Cloud n'eut pas le cœur de nier.
« Dans ce cas, tu n'as qu'à rentrer dans son jeu, s'il joue bien un jeu, asséna-t-elle.
— Et s'il joue pas ? Je vais me ridiculiser.
— Je te dis pas d'y aller avec tes gros sabots ! » Elle s'interrompit et sembla soudain se rappeler que de gros sabots, c'étaient les seules chaussures dont disposait Cloud en matière de relations sociales. « Bon… Observe et méfie-toi. Raconte-moi tout. On saura vite de quoi il retourne. »

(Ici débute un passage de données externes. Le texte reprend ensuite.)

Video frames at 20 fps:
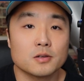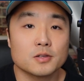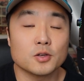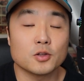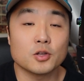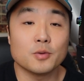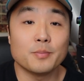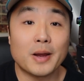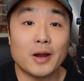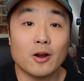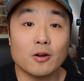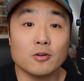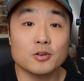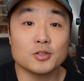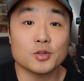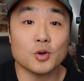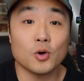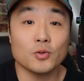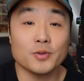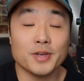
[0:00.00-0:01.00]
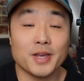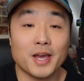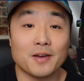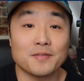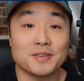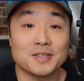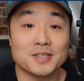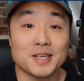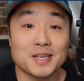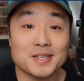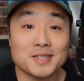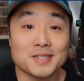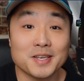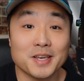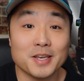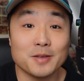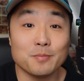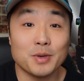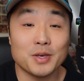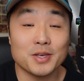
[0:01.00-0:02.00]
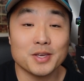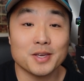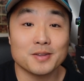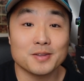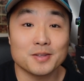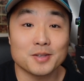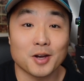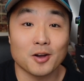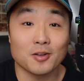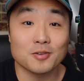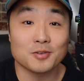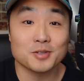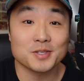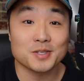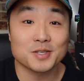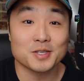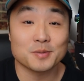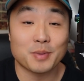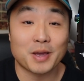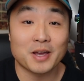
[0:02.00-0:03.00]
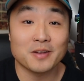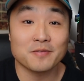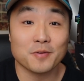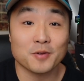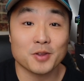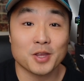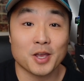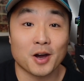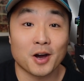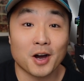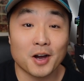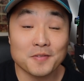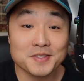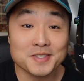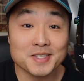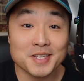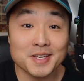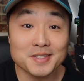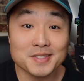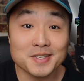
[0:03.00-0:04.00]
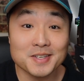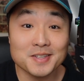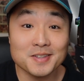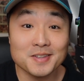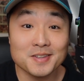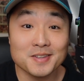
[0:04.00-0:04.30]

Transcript: So the Mariners only have $16 million to spend for the offseason?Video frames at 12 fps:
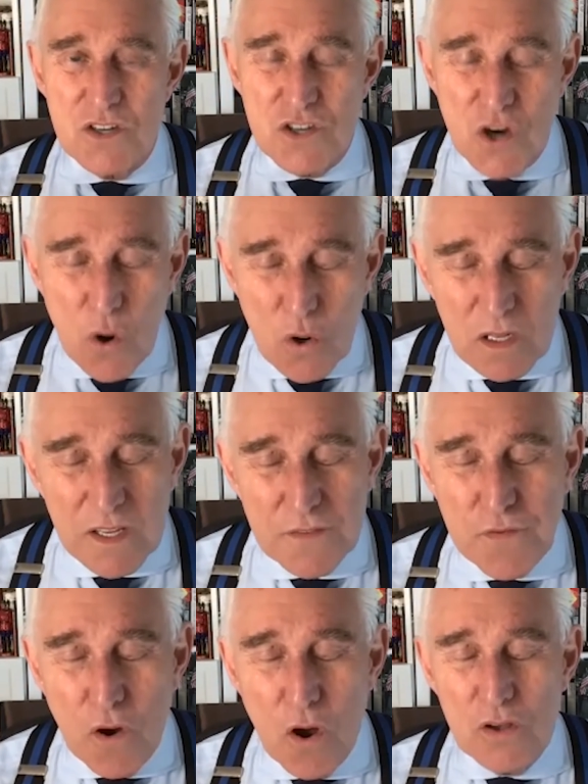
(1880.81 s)
totally
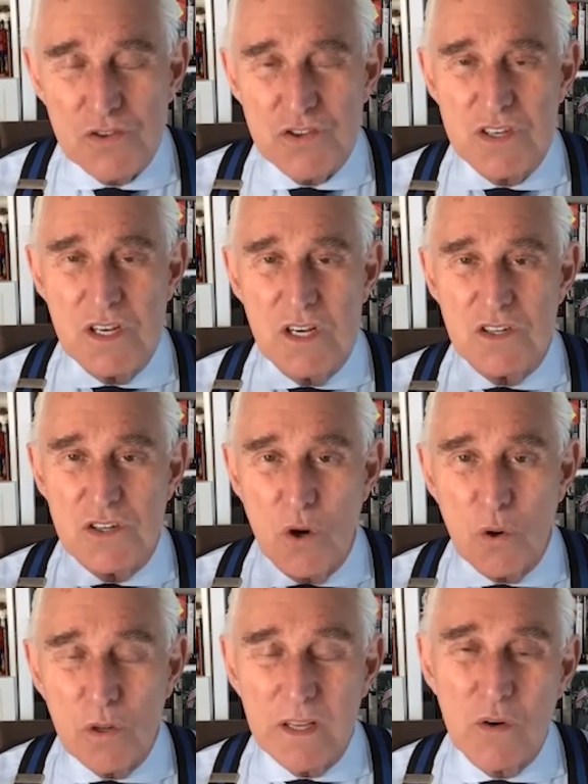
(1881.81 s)
false,
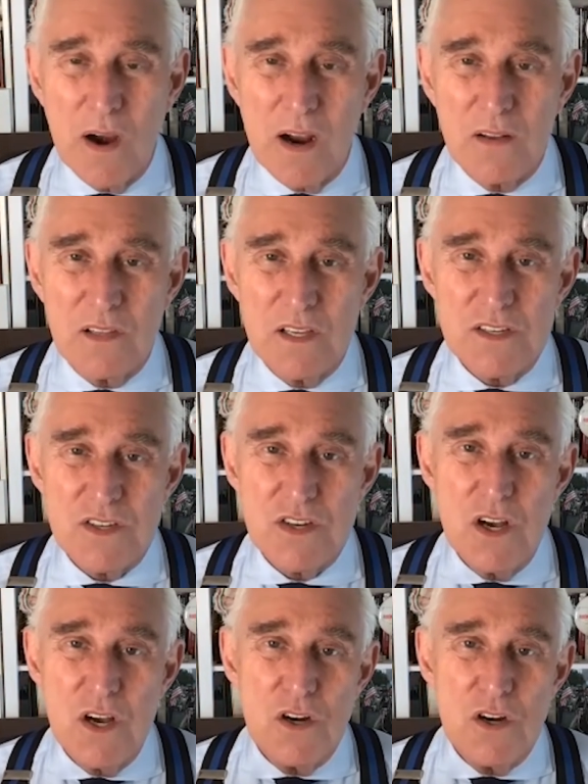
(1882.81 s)
totally groundless,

Cloud aimait le caractère déterminé de son amie. Là où il voyait d'énormes problèmes, elle voyait des plans de bataille. Cela dit, il savait que ça valait surtout quand c'étaient ses problèmes. Tifa avait ses propres fragilités et incertitudes, et quand c'était elle qui avait des ennuis, faute de plan de bataille, il lui proposait une oreille attentive et quelques mots de réconfort. Elle avait l'air de trouver ça suffisant. Elle ne l'avait jamais jugé parce qu'il était renfermé et maladroit. Elle ne le forçait pas à sortir de sa coquille. C'était sa meilleure amie, et ça résumait tout.
Cloud résolut donc d'appliquer ses conseils. Il allait rester en retrait et observer. Il tirerait la situation au clair et ensuite, il déciderait quoi faire.